After 'TC Heartland,' Lawyers, Courts and Clients Race to Shape New Venue Rules
The U.S. Supreme Court set off a patent law earthquake with its venue decision TC Heartland v. Kraft Foods Group Brands. But three months later it's still unclear how far the shock waves will spread.
August 19, 2017 at 01:52 AM
11 minute read
The original version of this story was published on Delaware Law Weekly
The U.S. Supreme Court set off a patent law earthquake with its venue decision TC Heartland v. Kraft Foods Group Brands. But three months later it's still unclear how far the shock waves will spread.

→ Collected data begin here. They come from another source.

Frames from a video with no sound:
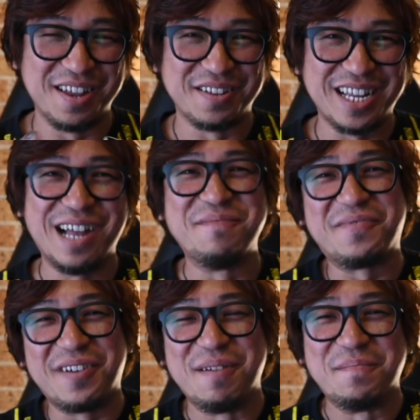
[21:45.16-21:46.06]
time
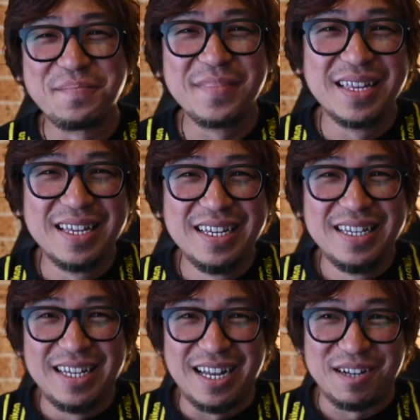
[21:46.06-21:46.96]
frame.
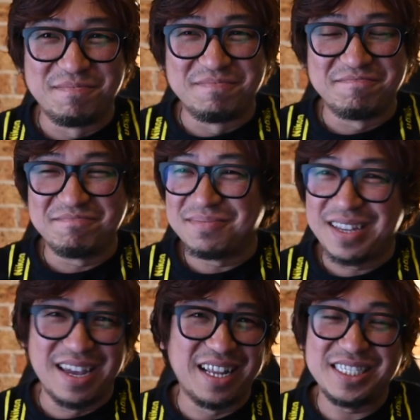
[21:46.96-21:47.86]

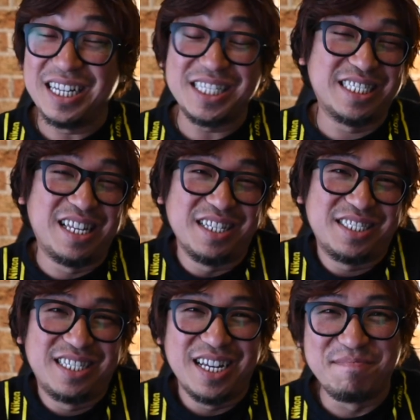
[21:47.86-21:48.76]

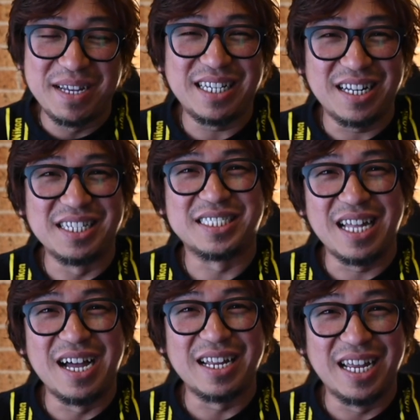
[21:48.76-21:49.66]
That's basically the
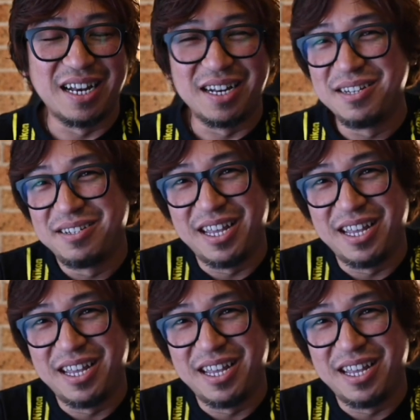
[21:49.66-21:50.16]
start, and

An analysis of litigation since the high court's May 22 decision shows district judges, tech companies and patent owners jockeying over the decision's reach with early rulings setting a bar for establishing venue that may be relatively easy to meet, at least in suits against big companies. Still the immediate impact on patent filings has been pronounced in anticipated—and some unanticipated—ways.
More than 350 motions to transfer or dismiss cases have been filed in the U.S. District Court for the Eastern District of Texas alone, according to data compiled by defensive patent aggregator RPX Corp. But there's a deepening difference of opinion among district judges on whether defendants who have already dug into litigation waived their right to invoke the new law.